Parse coalesced packets after keys of contained packet are discarded

[jmuecke]

I used quiche as QUIC client to contact a quic-go server.
The quic-go server sends an instant acknowledgment to the ClientHello, but then is slow to follow up the handshake and holds a large certificate.

Scenario:
The client correctly uses the estimated RTT to send probe packets in the form of Initials with PING frames.
Once the server continues to reply with the first batch of the Handshake packets (PKN: 0 and 1; Wireshark no 10, 11) after a long delay, these are acknowledged by quiche.
However, subsequent Handshake packets (PKN 2 and 3 of the server; Wireshark no 12, 14), are dropped by quiche.

Client log:

[2024-07-26T14:53:54.712689625Z TRACE quiche] 3f2d2ea78cab71732a6858b967c0293e3944b8dd dropped epoch 0 state
[2024-07-26T14:53:54.712960352Z TRACE quiche] 3f2d2ea78cab71732a6858b967c0293e3944b8dd dropped invalid packet
[2024-07-26T14:53:54.712977024Z TRACE quiche_apps::client] 0.0.0.0:51097: processed 1252 bytes
[2024-07-26T14:53:54.712993775Z TRACE quiche_apps::client] 0.0.0.0:51097: recv() would block
[2024-07-26T14:53:54.713008192Z TRACE quiche_apps::client] done reading
[2024-07-26T14:53:54.713065550Z TRACE quiche_apps::client] 0.0.0.0:51097 -> 193.167.100.100:443: done writing
[2024-07-26T14:53:54.713130532Z TRACE quiche_apps::client] 0.0.0.0:51097: got 1252 bytes
[2024-07-26T14:53:54.713158474Z TRACE quiche] 3f2d2ea78cab71732a6858b967c0293e3944b8dd dropped invalid packet
[2024-07-26T14:53:54.713174544Z TRACE quiche_apps::client] 0.0.0.0:51097: processed 1252 bytes
[2024-07-26T14:53:54.713191005Z TRACE quiche_apps::client] 0.0.0.0:51097: recv() would block
[2024-07-26T14:53:54.713205362Z TRACE quiche_apps::client] done reading
[2024-07-26T14:53:54.713232112Z TRACE quiche_apps::client] 0.0.0.0:51097 -> 193.167.100.100:443: done writing
[2024-07-26T14:53:54.714669187Z TRACE quiche_apps::client] 0.0.0.0:51097: got 1252 bytes

I believe the reason for dropping packets 12 and 14 is that they contain Initial ACKs, for which the keys have already been discarded (see client-server log: dropped epoch state).
quiche seems to drop the entire UDP datagram, which might contain additional QUIC packets.
Dropping the information requires an additional round trip, to detect and re-transmit the data (Wireshark no. 18, 20).

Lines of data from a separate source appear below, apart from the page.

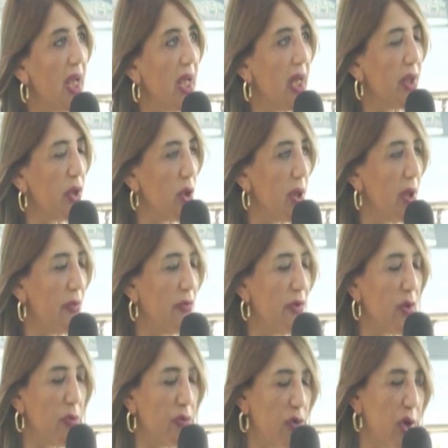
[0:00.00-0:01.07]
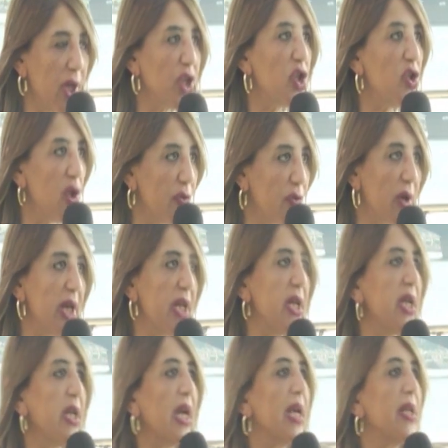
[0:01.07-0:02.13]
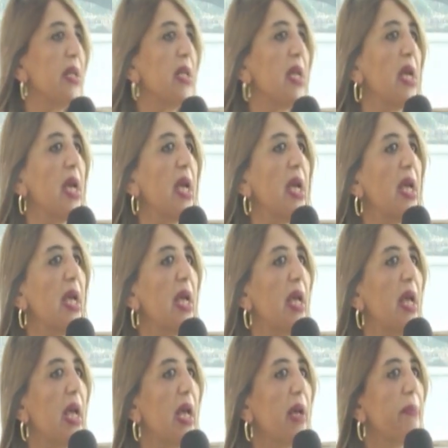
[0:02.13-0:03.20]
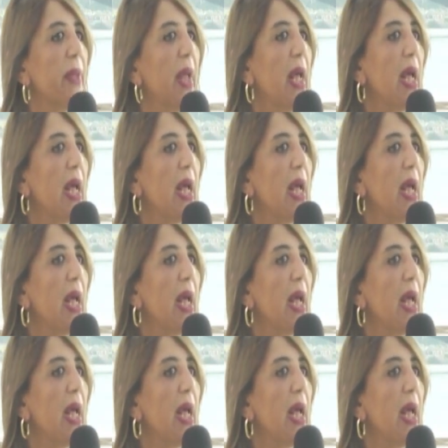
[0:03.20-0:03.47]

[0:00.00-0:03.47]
uh vocational training and uh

This can also be observed in Qlog. Here, the Handshake packets (PKN: 2 and 3) are missing.

Expected behavior:
Do not drop entire datagrams.
Since the header protection does not cover the long packet type and length fields, it should be possible to skip the contained Initial, but parse coalesced packets as long as the keys are available, which would render the client more efficient.

What do you think?

Attached is the pcap, qlog and client output.
quiche-coalesced-packets.pcapng.gz
client-3f2d2ea78cab71732a6858b967c0293e3944b8dd.qlog.gz
client-log.txt

[ghedo]

Sorry for the delay. I do agree this is an issue, and I made #1922 which I think should fix this. However I wasn't able to reproduce the issue in a test case yet.

[jmuecke]

Thanks! I think #1922 does not fully solve this.

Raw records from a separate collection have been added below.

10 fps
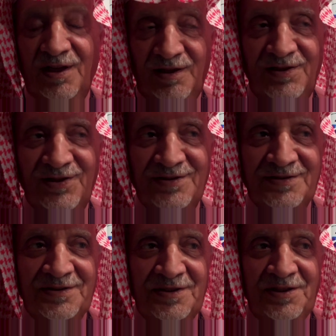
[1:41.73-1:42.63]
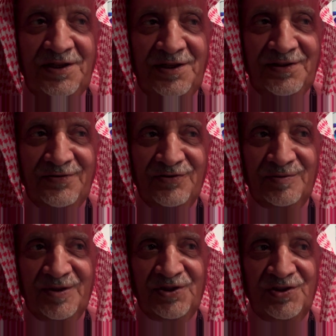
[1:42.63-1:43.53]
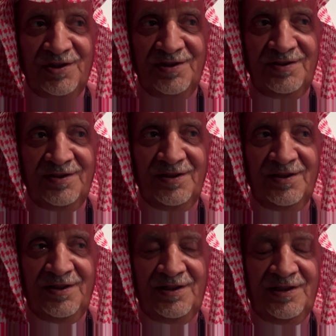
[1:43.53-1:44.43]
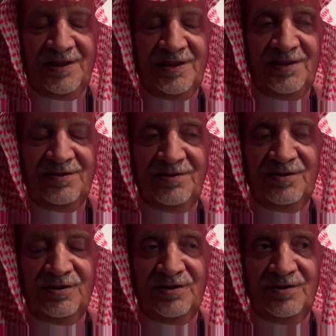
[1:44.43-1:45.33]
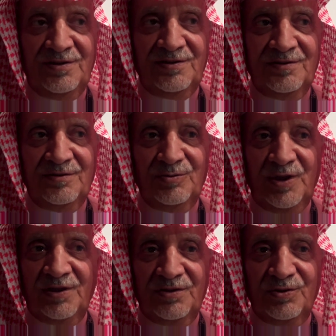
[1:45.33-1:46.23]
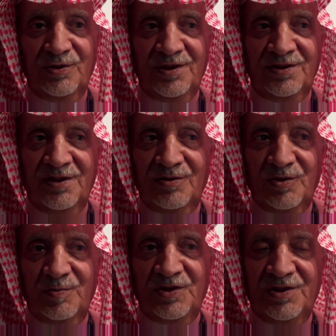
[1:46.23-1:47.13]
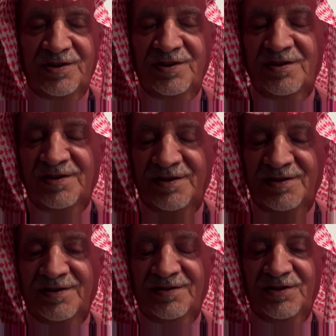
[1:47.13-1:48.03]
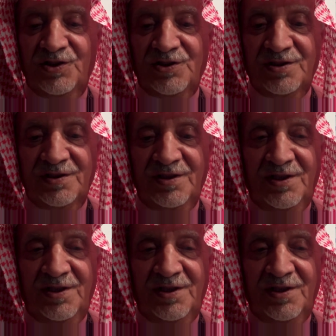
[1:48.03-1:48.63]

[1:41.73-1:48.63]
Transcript: health, if I may say. And uh, we are doing our best in uh, this.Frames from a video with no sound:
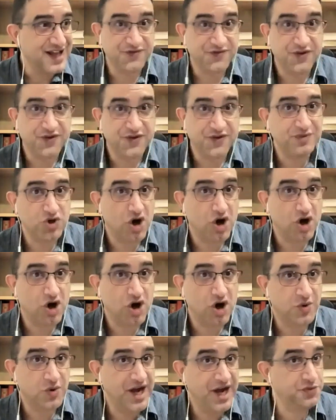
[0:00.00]
is for them to
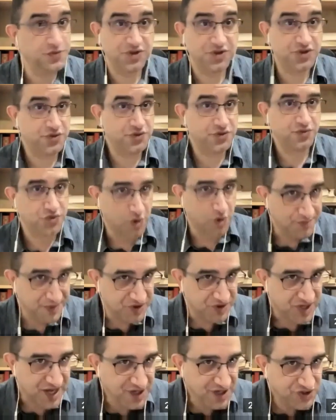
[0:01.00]
all be quiet, which
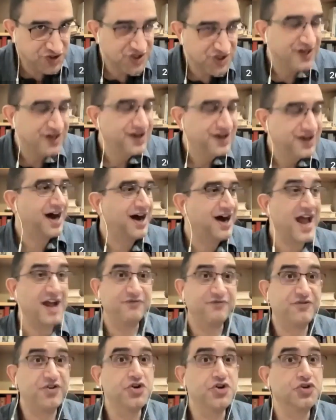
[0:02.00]
won't be the case,
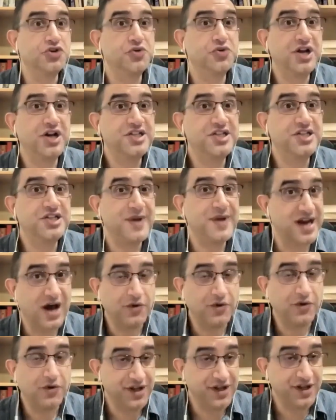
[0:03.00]
and for you to really speak
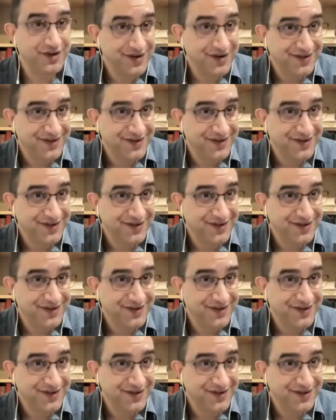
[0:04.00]
loudly.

Coalesced packets with changing/discarded keys can happen for any combination of coalesced packets.
This can happen with further with 0-RTT packets, which is handled in recv_single.

The remaining case would be a Handshake packet coalesced with a 1-RTT/short header packet. This is currently not handled by the change in #1922 and does not seem to be handled anywhere else in recv_single.